Reduction of Oxidative Stress in Peripheral Blood Mononuclear Cells Attenuates the Inflammatory Response of Fibroblast-like Synoviocytes in Rheumatoid Arthritis

The production and oxidation mechanism of reactive oxygen species (ROS) are out of balance in rheumatoid arthritis (RA). However, the correlation between ROS and T cell subsets in RA remains unclear. Peripheral blood mononuclear cells (PBMCs) from patients with RA (n = 40) and healthy controls (n = 10) were isolated from whole blood samples. Synovial tissues (n = 3) and synovial fluid (n = 10) were obtained from patients with RA. The repartition of T cell subsets and expression of ROS and cytokines were examined according to RA severity. Fibroblast-like synoviocytes (FLSs) from patients with RA were stimulated with PBMCs and the expression of inflammation-related molecules were measured by RT-PCR and cytokine array. Regulatory T cells from patients with moderate (5.1 > DAS28 ≥ 3.2) RA showed the highest expression of mitochondrial ROS among the groups based on disease severity.

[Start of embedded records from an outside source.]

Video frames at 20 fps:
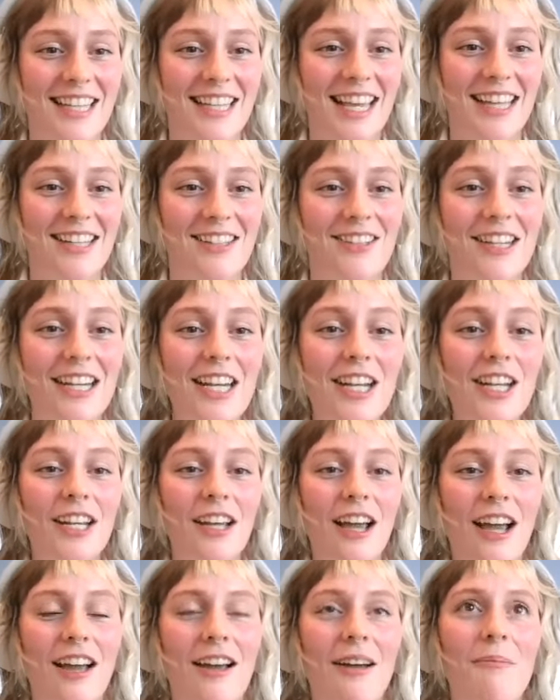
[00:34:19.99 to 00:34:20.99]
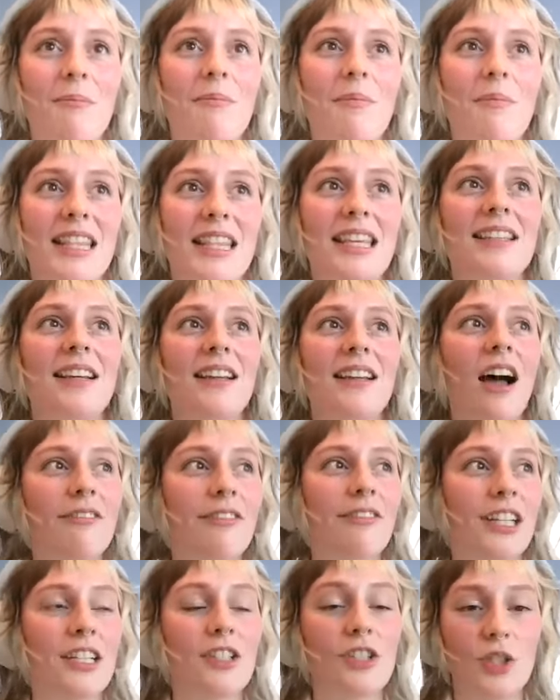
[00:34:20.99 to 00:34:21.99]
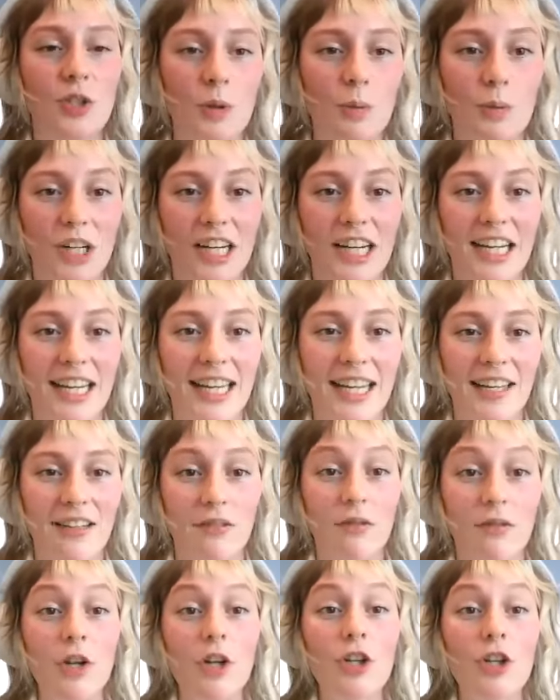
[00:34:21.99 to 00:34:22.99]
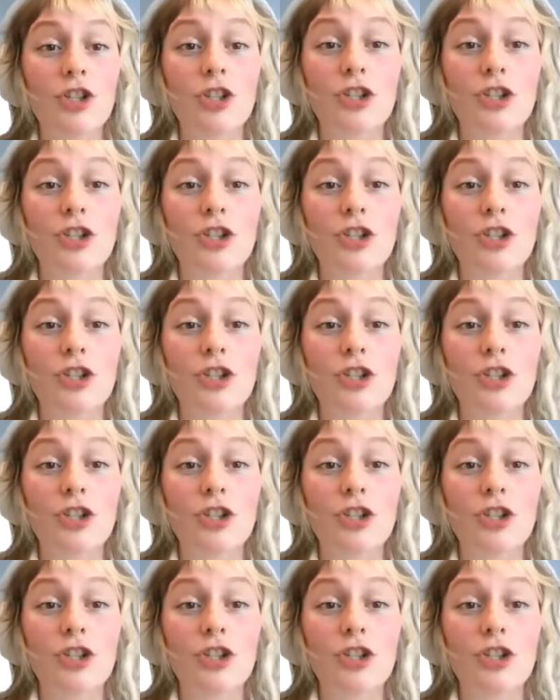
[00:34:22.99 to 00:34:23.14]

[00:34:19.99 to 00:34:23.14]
And I think the confidence you bring in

Although ROS levels steadily increased with RA severity, there was a slight decline in severe RA (DAS28 ≥ 5.1) compared with moderate RA. The expression of inflammatory cytokines in RA FLSs were significantly inhibited when FLSs were co-cultured with PBMCs treated with ROS inhibitor. These findings provide a novel approach to suppress inflammatory response of FLSs through ROS regulation in PBMCs.